The idea here is that some plants are enticing to those helpful bacteria, and some aren’t. What if we could figure out a way to get those helpful bacteria to clump onto the roots of plants they haven’t shown much interest in, like corn? Theoretically, this would be a massive step forward: corn (just as an example) would suddenly be able to, like legumes, turn naturally occurring nitrogen into ammonia it can use. Suddenly the need for fertilizers is either drastically reduced or completely eliminated—along with the natural gas use and the pollution that comes with fertilizers.

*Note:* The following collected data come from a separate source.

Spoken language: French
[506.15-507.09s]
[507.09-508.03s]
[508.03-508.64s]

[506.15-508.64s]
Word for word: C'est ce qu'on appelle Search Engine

This is an incredibly difficult project; they will have to analyze, says Wired, hundreds of thousands of different bacteria to find qualities they’re looking for, and then set about growing custom-made bacteria in a lab with those qualities, and then figure out how to get those new custom-made bacteria into a salable form (like a seed coating). It’s never been done before. But the company is optimistic; they point out that the bacteria that gloms onto legumes has a symbiotic relationship with the plant— it likes having the bacteria there. So they’re hopeful that they can figure out a way to bring that symbiotic relationship to a plant that hasn’t yet experienced it.
Who’s The Target Here?
While this could genuinely be a world-changing achievement if the new company can crack the puzzle, it’s worth noting that the sustainable farming movement already has some solutions to these issues. Crop rotation, gives legumes and other nitrogen-fixing-bacteria-friendly plants a chance to inject ammonia into the soil. Organic fertilizers, which are not made from petroleum or natural gas, decompose slowly, providing a longer-term solution without as great a risk of runoff. Cover crops, like clover and rye, can be planted just after a summer harvest, returning ammonia to the soil before the next year’s crop is sown. These, and more, are solutions that already exist—but the new company isn’t aiming at farmers who already use these methods. The Bayer/Gingko Bioworks company is aimed at large-scale monocrop farmers, and theoretically could be a great help in reducing fertilizer use. But it certainly isn’t the only way forward.